“The divide between the progress of the Internet and the progress of the word processor could not be more stark. The word processor launches to something that looks barely any different today than it looked decades ago.”

Do you remember the days of WordStar, when a mouse was just a rather timid rodent that inadvertently antagonised cats and fantasised about processed cheese? If you're too young to know what I’m rambling on about, WordStar was the premier word processor of the 1980s, and it primarily existed on computers with non-graphical operating systems.
For the majority of PC users there was no mouse. Every instruction to a PC program had to come via the keyboard. And because the era's foremost operating system - DOS - had no graphical capability, the word processor couldn't represent elements of formatting as literal variations on screen.
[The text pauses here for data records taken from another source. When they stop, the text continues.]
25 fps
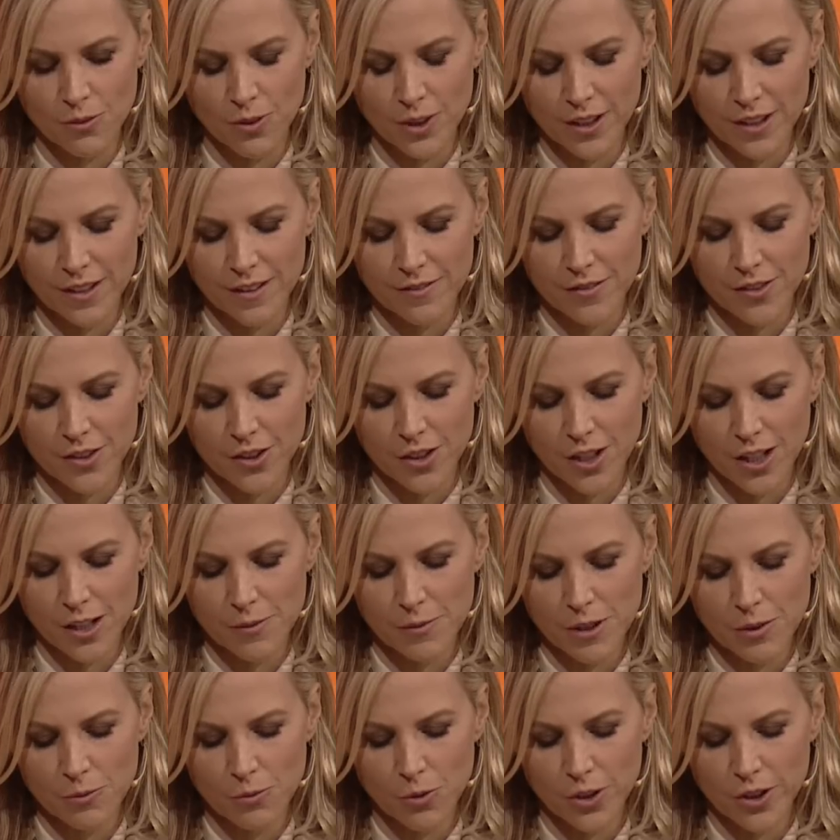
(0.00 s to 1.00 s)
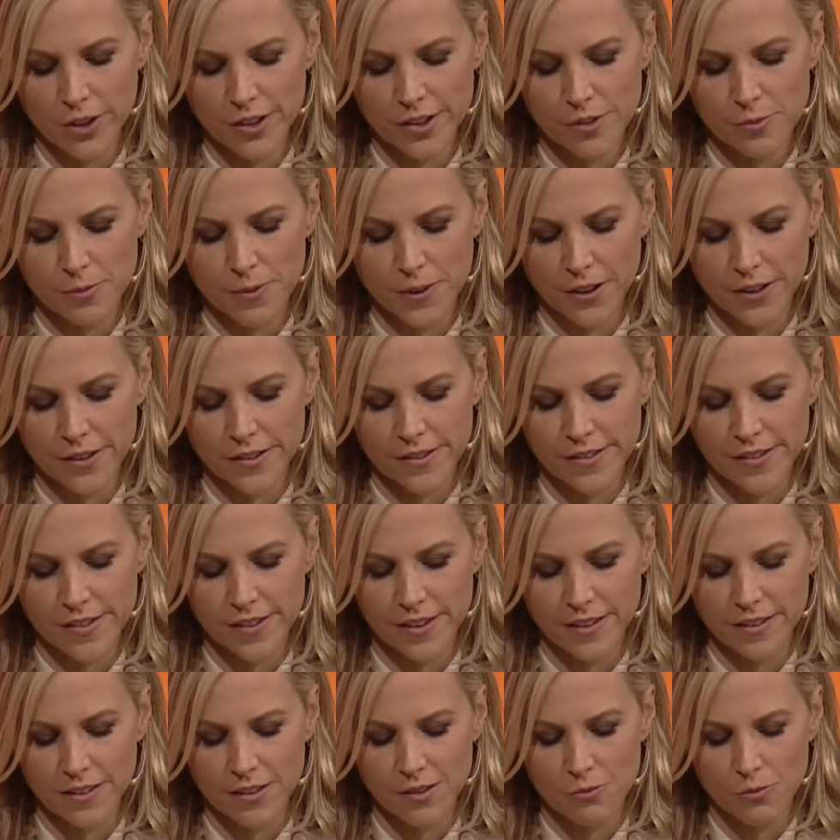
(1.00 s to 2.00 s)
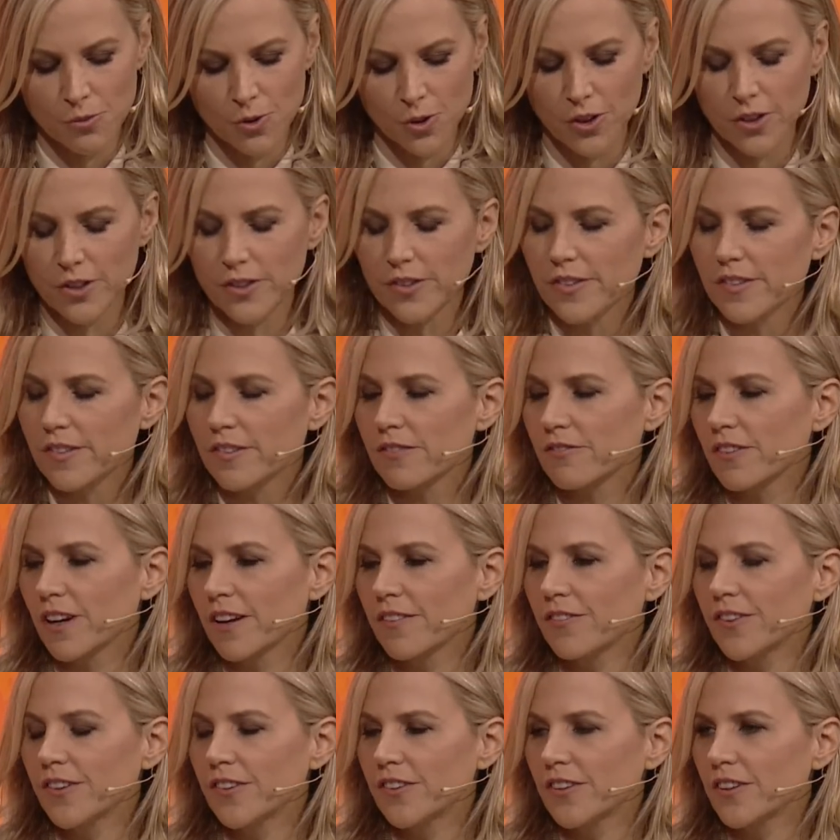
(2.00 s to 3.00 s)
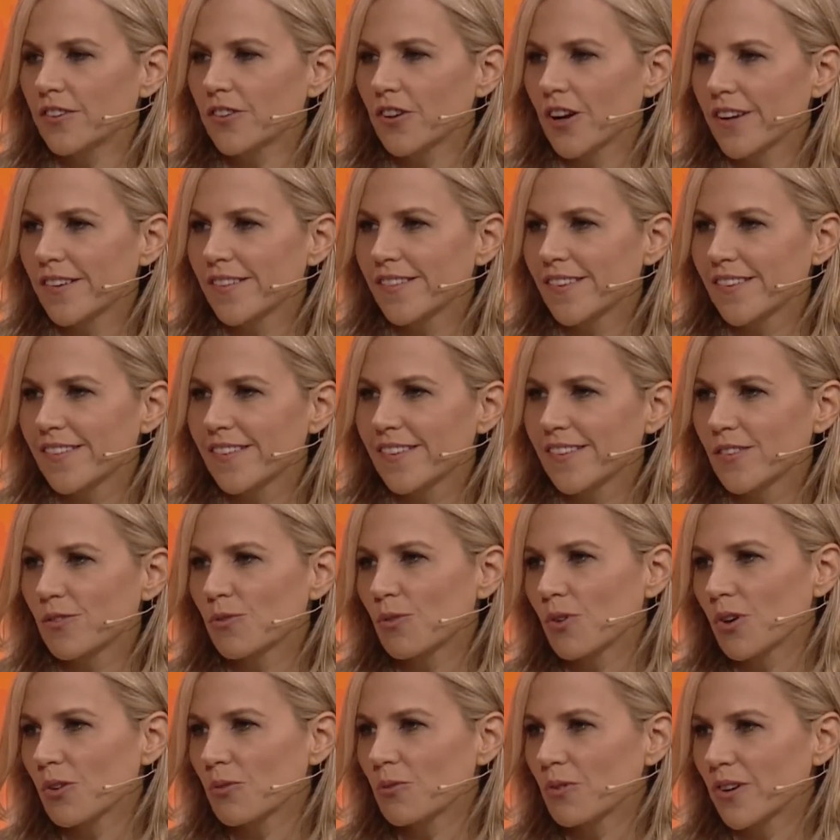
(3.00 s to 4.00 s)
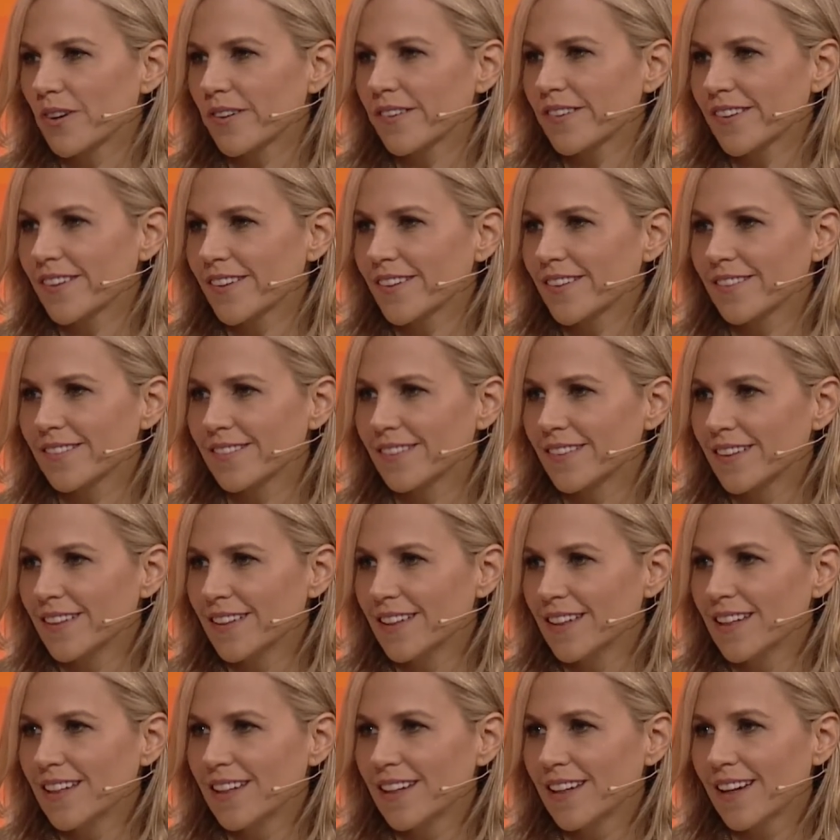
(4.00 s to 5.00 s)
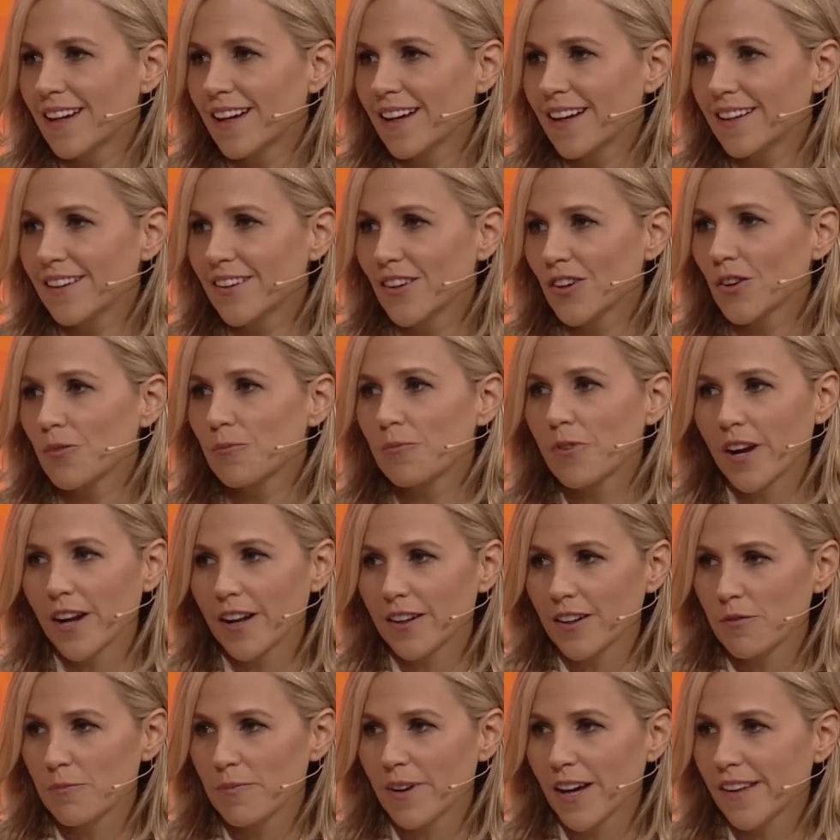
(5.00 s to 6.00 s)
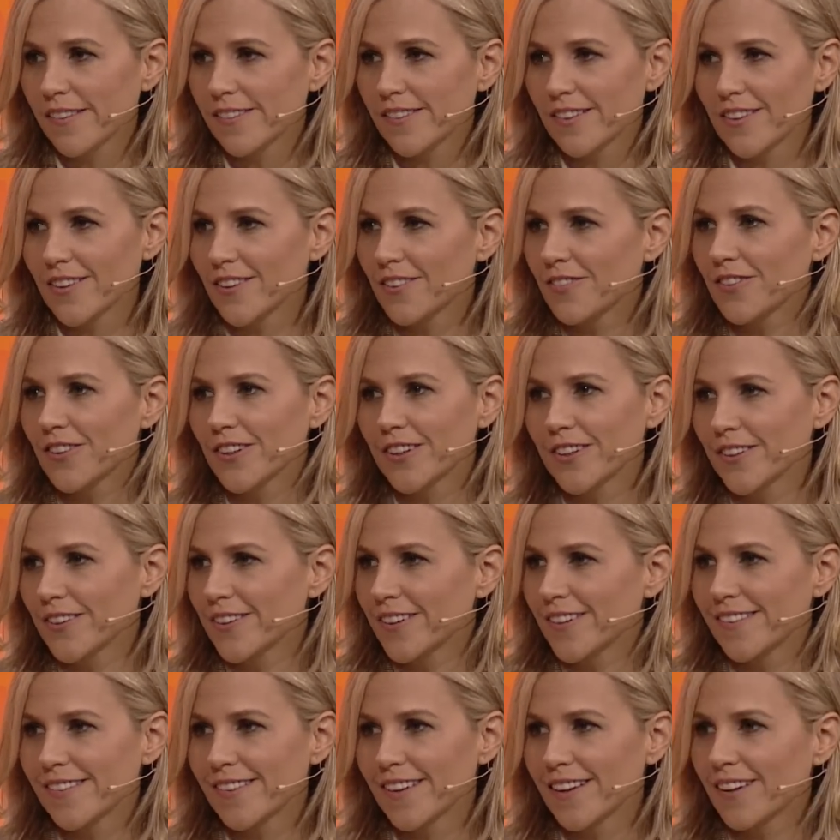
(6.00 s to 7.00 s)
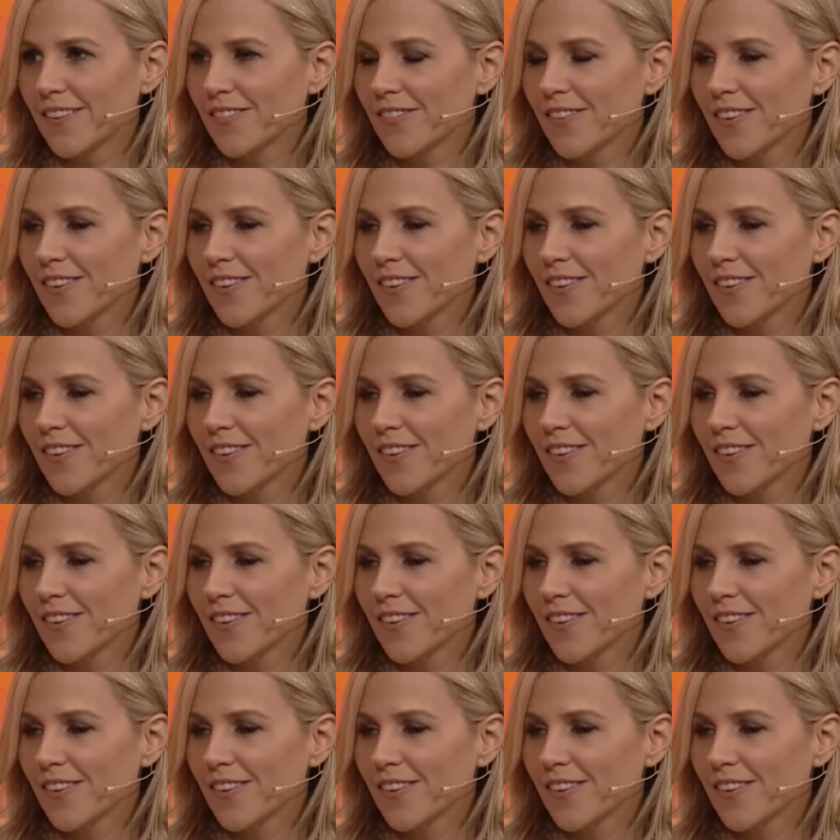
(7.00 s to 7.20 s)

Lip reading: one of the, I mean, we're experiencing the worst refugee crisis since World War II. And you're a brand ambassador for UNICEF.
For a given display resolution, text would always reproduce at the same size, and with the same CP437 styling. It couldn't be italicised on screen, or displayed in bold. And many PCs of the 1980s only had monochromatic monitors, so even colour-coding was off the agenda as a universal means to represent format changes.
Whilst one might imagine that word processing software would be roundly unpopular under such unconducive conditions, offices couldn't get their hands on WordStar fast enough, and sales went through the roof. The software's renowned mail merge capability linked it up with the database behemoth dBASE, and suddenly, SMEs could produce their own mailshots, run off personalised invitations, autoprint customer/client/patient reminder letters... The future had arrived.